Manual for Z Vocal Project UTAU voicebanks

Intro

Hello! This is Z Vocal Project’s Tutorial for using our voicebanks in OpenUTAU. This is not meant to be an all-inclusive guide, and simply covers some things users who are completely new to OpenUTAU may need to know. If we get anything wrong here free feel to correct us. This guide covers installation and voice colors.

Definitions

We’ll be using some terms later on that may be confusing to someone who’s never touched vocal synths before, so let’s break them down here.

Standard Voicebanks

In very simple terms, “Standard” voicebanks are collections of audio samples and an Oto.ini file that get strung together to form singing, and are often usually only capable of singing in a single language. In OpenUTAU these voicebanks are called “Classic Voicebanks”. An example of such a voicebank would be Dunder_CV Complete. An easy hint to whether or not the voicebank you’re using is a Standard voicebank is if it has a term like “CV, VCV, CVVC, VCCV, ARPA or STD” in it’s name. The first 5 are the shorthand for popular standard voicebank types, while STD is a commonly used abbreviation for Standard.

A.I. Voicebanks

A.I. voicebanks are voicebanks that utilize machine learning to reproduce the voice of their voice provider. There are two types of A.I. voicebanks in OpenUTAU, ENUNU/NNSVS, and DiffSinger. For a variety of reasons, ENUNU fell out of fashion, and most A.I. voicebanks released nowadays can be assumed to be DiffSinger.

ENUNU Voicebanks

ENUNU is a plugin that allows for NNSVS voicebanks to be used in UTAU, and we will cover their use later in this guide. ENUNU supports labeled data at the note level and can support multi-lingual (though I don’t think OpenUTAU supports it). ENUNU voicebanks require less data to sound nice compared to DiffSinger, but are also considered lower quality compared to DiffSinger.

DiffSinger Voicebanks

DiffSinger is a Shallow Diffusion based engine that allows for high quality singing synthesis. It supports labeled data and the speaker level and supports multi-lingual voicebanks. They require a lot of data compared to ENUNU and are a lot more brutal if you’re a bad singer.

Installation

As mentioned in the intro, our voicebanks are intended for use in OpenUTAU. You can download it here, and they even have their own tutorials that may cover things we do not. The program will update to the latest version upon launching.
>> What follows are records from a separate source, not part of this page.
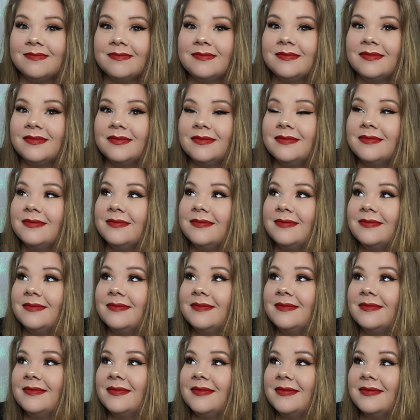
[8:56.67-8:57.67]
Looks good.
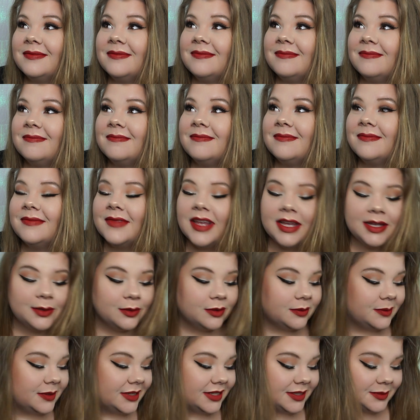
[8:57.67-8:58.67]

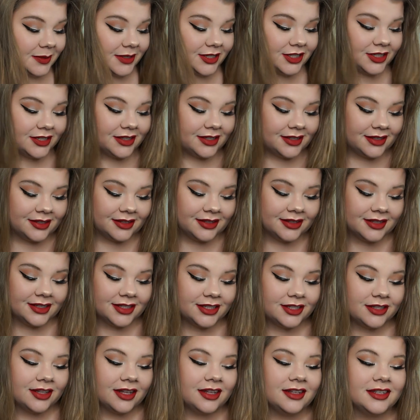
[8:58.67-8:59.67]
Well, I mean, especially
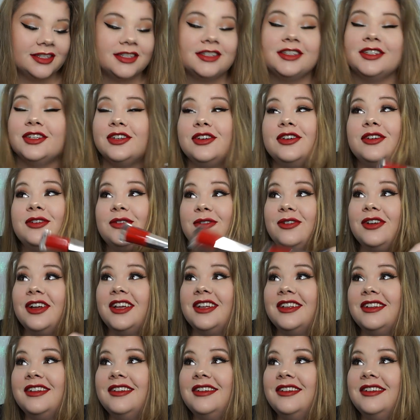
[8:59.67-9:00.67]
this, light. this is a good
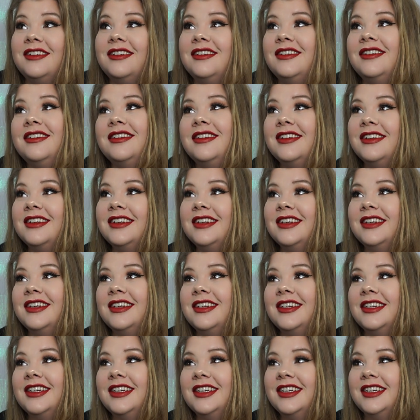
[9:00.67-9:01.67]
red. You're gonna have to start
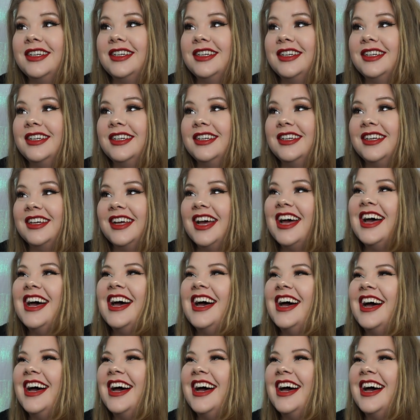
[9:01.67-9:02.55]
buying more of that.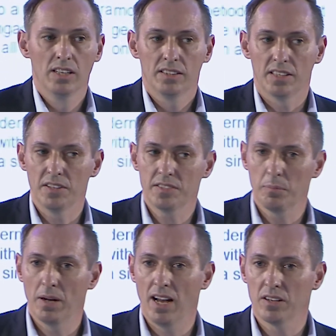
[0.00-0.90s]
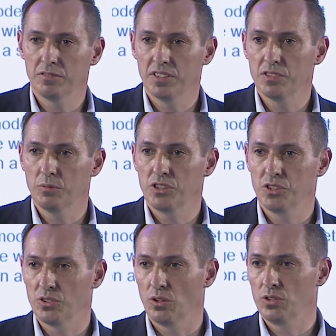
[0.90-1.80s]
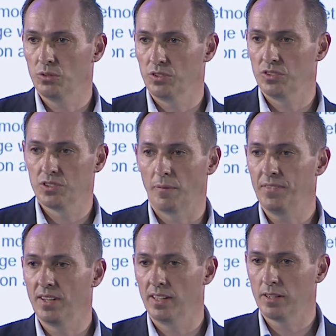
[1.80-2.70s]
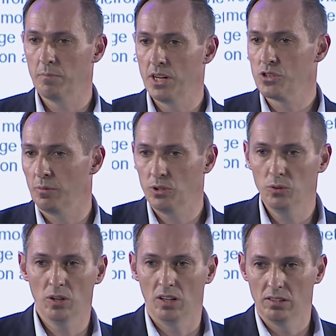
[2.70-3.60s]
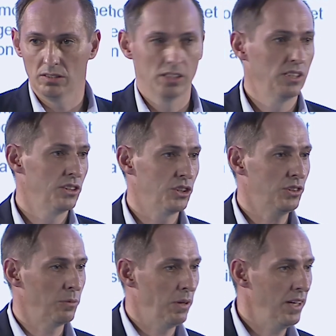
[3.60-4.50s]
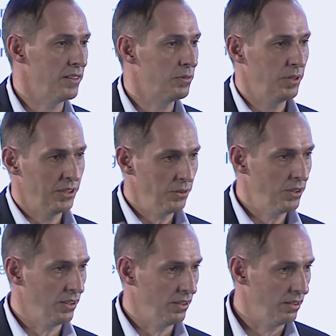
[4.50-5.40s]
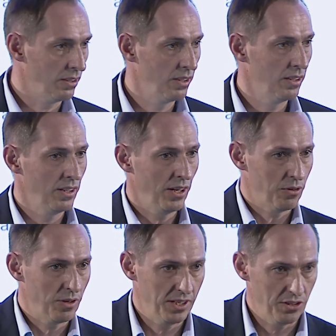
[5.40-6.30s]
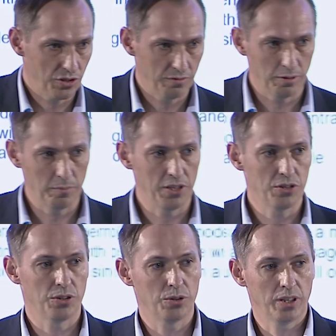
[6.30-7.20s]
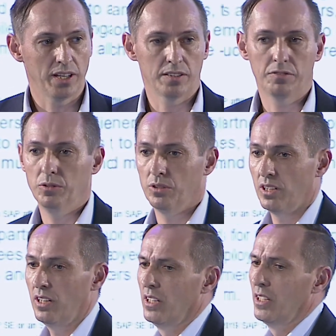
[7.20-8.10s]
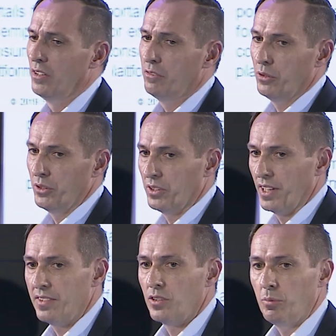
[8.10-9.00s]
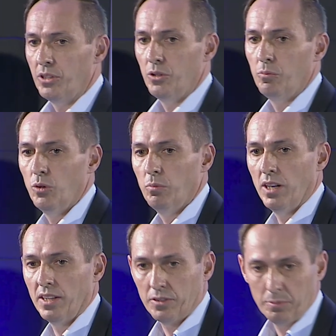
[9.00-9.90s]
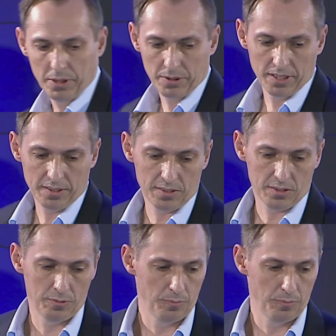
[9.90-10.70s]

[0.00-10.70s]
There is a part of this which is also something like a mashup tool, just a place where you can arrange information together for your desktop and your mobile experience.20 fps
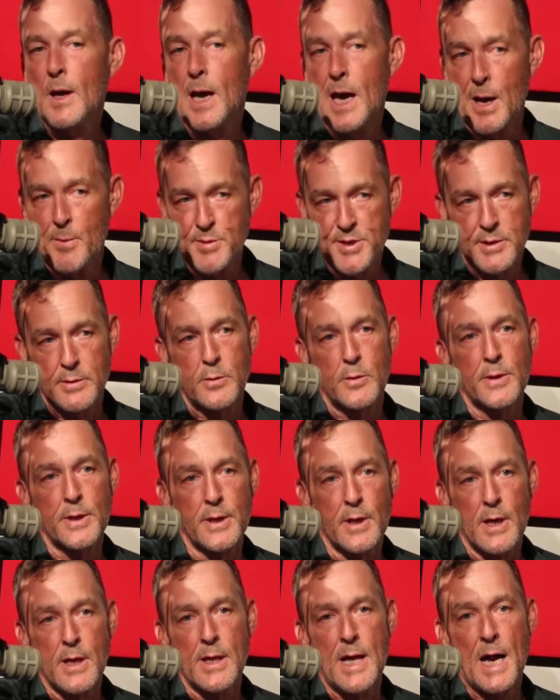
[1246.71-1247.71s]

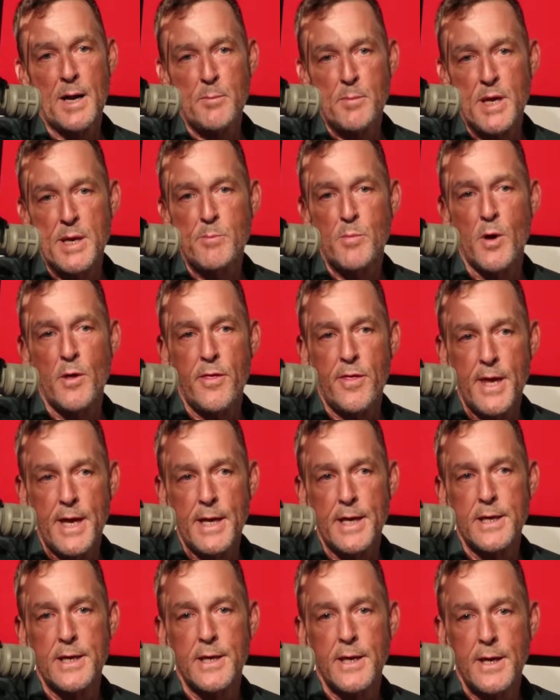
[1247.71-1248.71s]
Absolutely. A lot of people
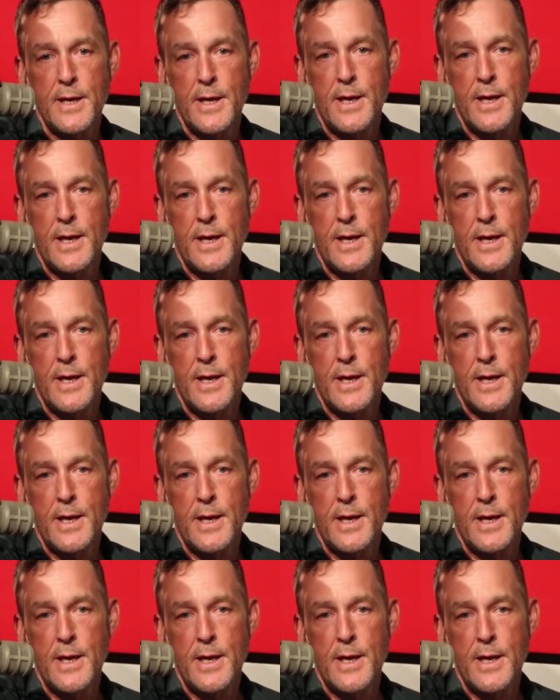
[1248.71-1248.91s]
think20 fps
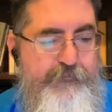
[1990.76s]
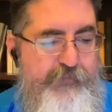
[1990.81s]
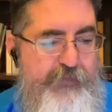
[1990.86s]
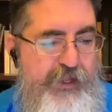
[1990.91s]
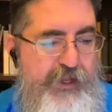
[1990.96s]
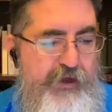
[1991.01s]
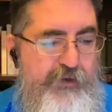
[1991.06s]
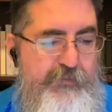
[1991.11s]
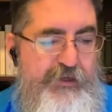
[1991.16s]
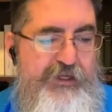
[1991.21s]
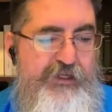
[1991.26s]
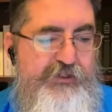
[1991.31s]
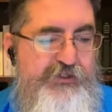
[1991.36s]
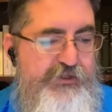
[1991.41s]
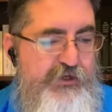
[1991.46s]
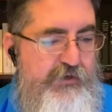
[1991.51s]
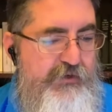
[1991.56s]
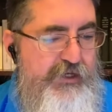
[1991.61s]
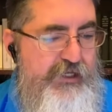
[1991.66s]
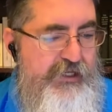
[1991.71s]
he'll be
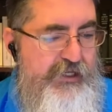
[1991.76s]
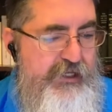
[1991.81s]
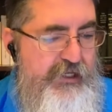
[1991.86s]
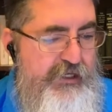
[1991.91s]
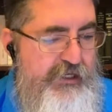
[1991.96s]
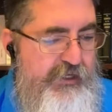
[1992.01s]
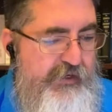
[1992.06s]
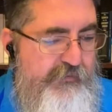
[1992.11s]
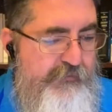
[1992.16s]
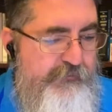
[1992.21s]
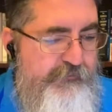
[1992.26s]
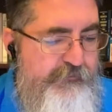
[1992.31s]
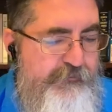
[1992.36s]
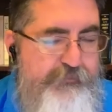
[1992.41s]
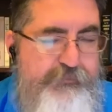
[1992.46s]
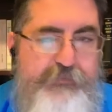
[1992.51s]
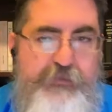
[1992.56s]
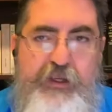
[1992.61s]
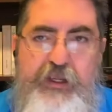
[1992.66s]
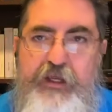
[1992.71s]
concerned again
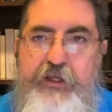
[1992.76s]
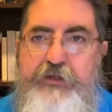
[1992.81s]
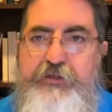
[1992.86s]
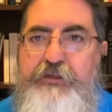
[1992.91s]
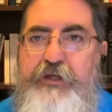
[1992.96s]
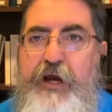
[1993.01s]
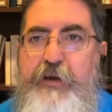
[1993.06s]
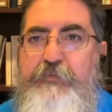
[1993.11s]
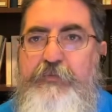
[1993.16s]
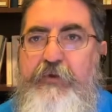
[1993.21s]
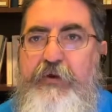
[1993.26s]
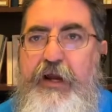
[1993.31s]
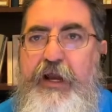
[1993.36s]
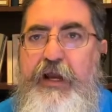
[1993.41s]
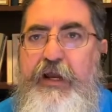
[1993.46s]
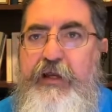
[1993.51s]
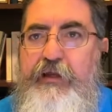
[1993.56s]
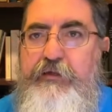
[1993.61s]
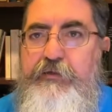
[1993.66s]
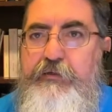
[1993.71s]
in chapter
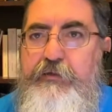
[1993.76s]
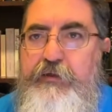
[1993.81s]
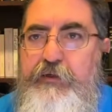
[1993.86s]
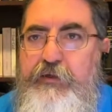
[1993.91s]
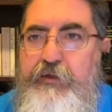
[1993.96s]
8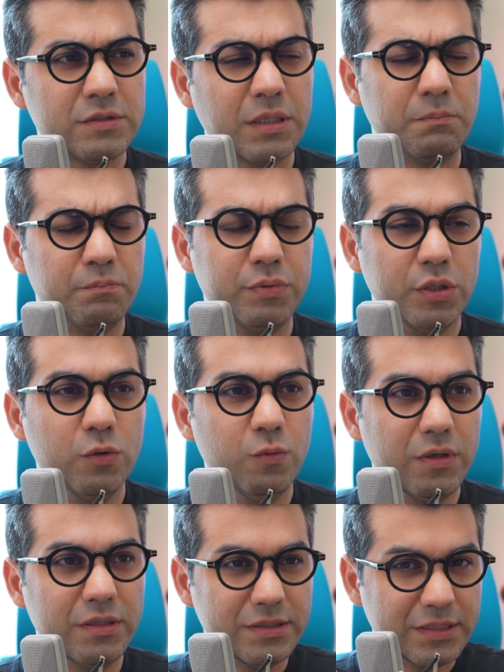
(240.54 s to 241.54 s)
the blue
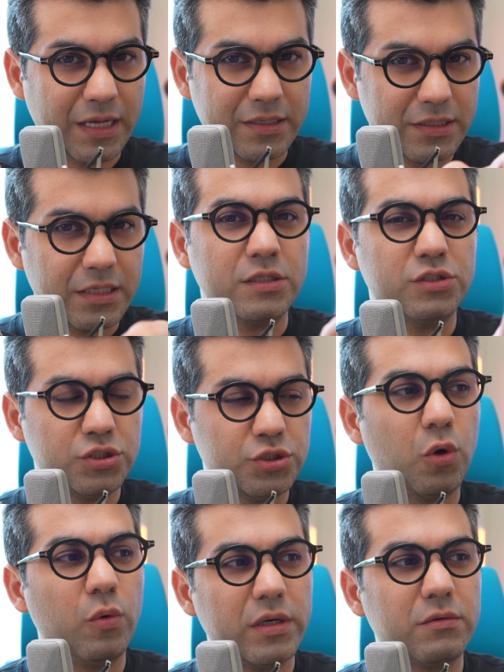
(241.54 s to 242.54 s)
one that it's
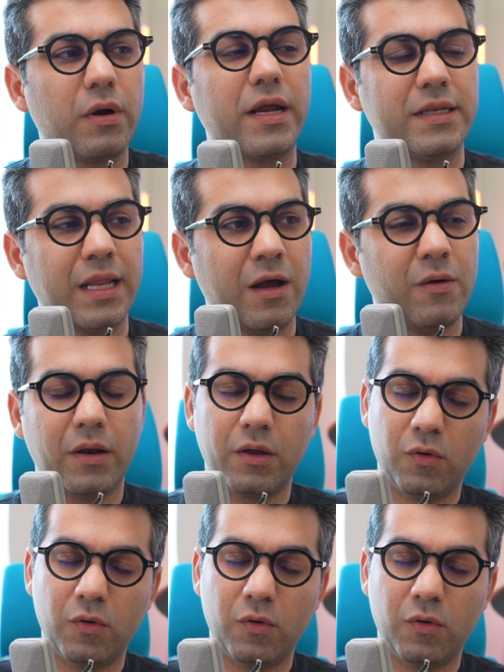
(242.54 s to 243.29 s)
showing right now and i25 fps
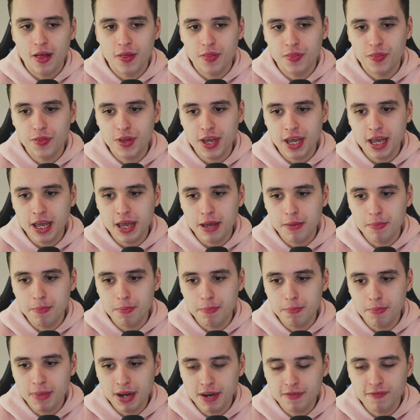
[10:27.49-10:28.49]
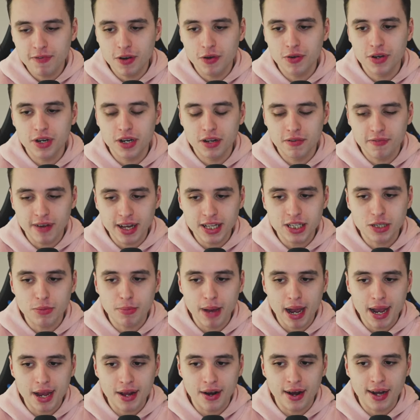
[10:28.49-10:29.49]
the midfield and defence of
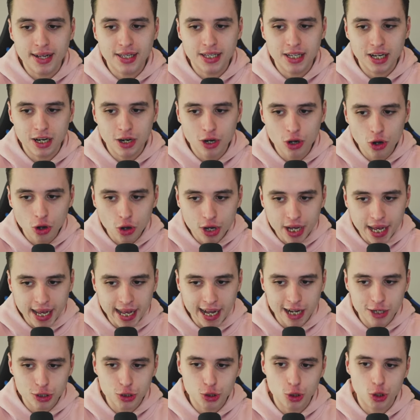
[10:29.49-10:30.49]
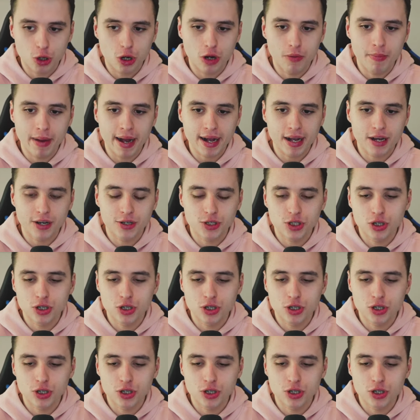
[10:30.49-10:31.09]
Man United and looking at Chukwuemeka.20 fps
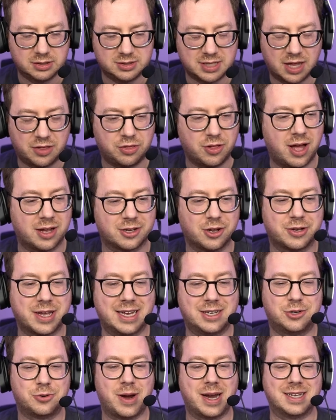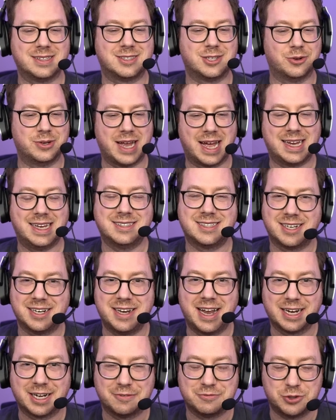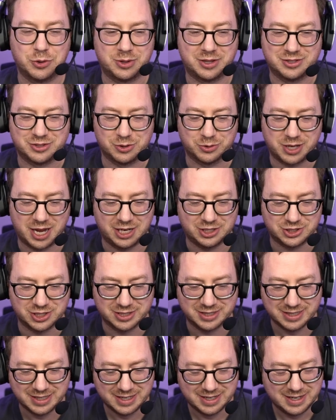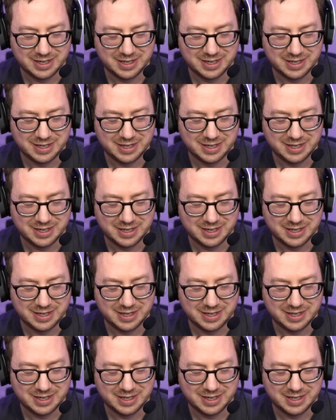Deathlok. Okay, great. So yeah, he's at a negative two at this location.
To install a voicebank navigate to the tools tab and select “Install Singer…”

It will open up a file selector, where you will select your voicebank. You do not need to unzip your voicebank, simply select the ZIP file in this menu.

Next it will bring you to the Singer Setup menu. Most Z Vocal Project are encoded in Unicode and should be fine, however just in general if any file names look wrong you should change the file encoding in this menu until they look correct.

Upon hitting next your singer will be installed, it may ask you if your voicebank is Classic, Enunu, or DiffSinger, click the one that corresponds to your voicebank type and proceed. If all goes well your voicebank will be installed.

Usage

General Usage

Voicebank Setup

Your voicebank may not have everything configured correctly upon initial use, or may become incorrectly configured through use. Their are also situations that may require additional steps be done. Let’s get into all of those.

ENUNU Voicebank Setup

Before using an ENUNU voicebank something very important must be done, you must run the official OpenUTAU ENUNU private server.

Go and download ENUNU for OpenUTAU as well as the latest version of ENUNU, as ENUNU for OpenUTAU is out of date. Extract ENUNU for OpenUTAU and then extract the latest version of ENUNU to the same folder, replacing EVERYTHING. This will likely take a long time. From now on, when you want to use ENUNU voicebanks you will need to run enunu_server.bat. Loading an ENUNU voicebank without running that can cause the entirety of OpenUTAU to refuse to render until you restart it.

Phonemizer Selection

There a variety of Phonemizers and the one you use depends entirely on the voicebank you are using.

I am now going to explain every single relevant Phonemizer even though a lot of them are self explanatory. You will generally only need to set this once unless doing things with crosslingual.

For Japanese Voicebanks:

Japanese CV voicebanks use the Default Phonemizer.
Japanese VCV Voicebanks use the Japanese VCV Phonemizer.
Japanese CVVC voicebanks use the Japanese CVVC Phonemizer.

Japanese Diffsingers use the Diffsinger Phonemizer or the Diffsinger Japanese Phonemizer (I do not think there’s a difference but I could be wrong).

Japanese Enunu Voicebanks use the Enunu phonemizer, or the Enunu Onnx Phonemizer if using an Onnx Enunu voicebank (Enunu died before these became widespread).

For English Voicebanks:

English VCCV voicebank use the English VCCV Phonemizer.
English ARPA voicebanks use the English Arpasing Phonemizer.
English X-Sampa voicebanks use the English X-SAMPA phonemizer.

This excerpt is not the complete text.